Required action
Repeat nothing but the lines below running from the one containing "(0.00 s to 1.00 s)" to the one containing "(6.00 s to 7.00 s)". Keep both end lines.

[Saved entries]
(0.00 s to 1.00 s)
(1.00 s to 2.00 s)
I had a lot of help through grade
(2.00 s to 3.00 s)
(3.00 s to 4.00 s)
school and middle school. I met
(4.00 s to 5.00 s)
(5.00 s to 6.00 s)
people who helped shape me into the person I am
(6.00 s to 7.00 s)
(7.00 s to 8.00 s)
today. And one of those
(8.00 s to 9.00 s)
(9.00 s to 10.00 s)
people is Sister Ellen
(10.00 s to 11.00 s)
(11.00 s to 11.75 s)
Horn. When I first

---

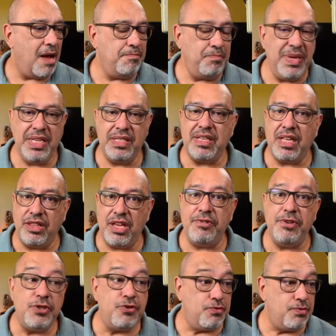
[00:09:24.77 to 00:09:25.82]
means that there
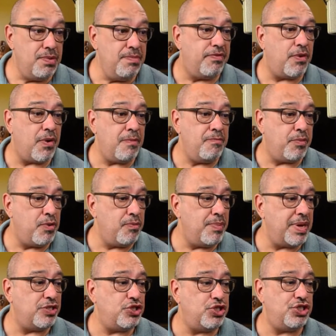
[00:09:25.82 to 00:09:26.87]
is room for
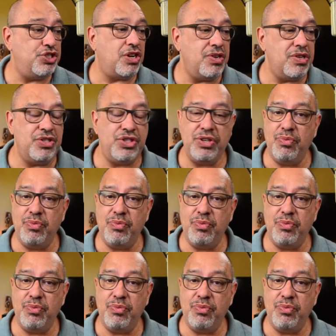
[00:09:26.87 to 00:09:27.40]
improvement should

Answer to the exercise
(0.00 s to 1.00 s)
(1.00 s to 2.00 s)
I had a lot of help through grade
(2.00 s to 3.00 s)
(3.00 s to 4.00 s)
school and middle school. I met
(4.00 s to 5.00 s)
(5.00 s to 6.00 s)
people who helped shape me into the person I am
(6.00 s to 7.00 s)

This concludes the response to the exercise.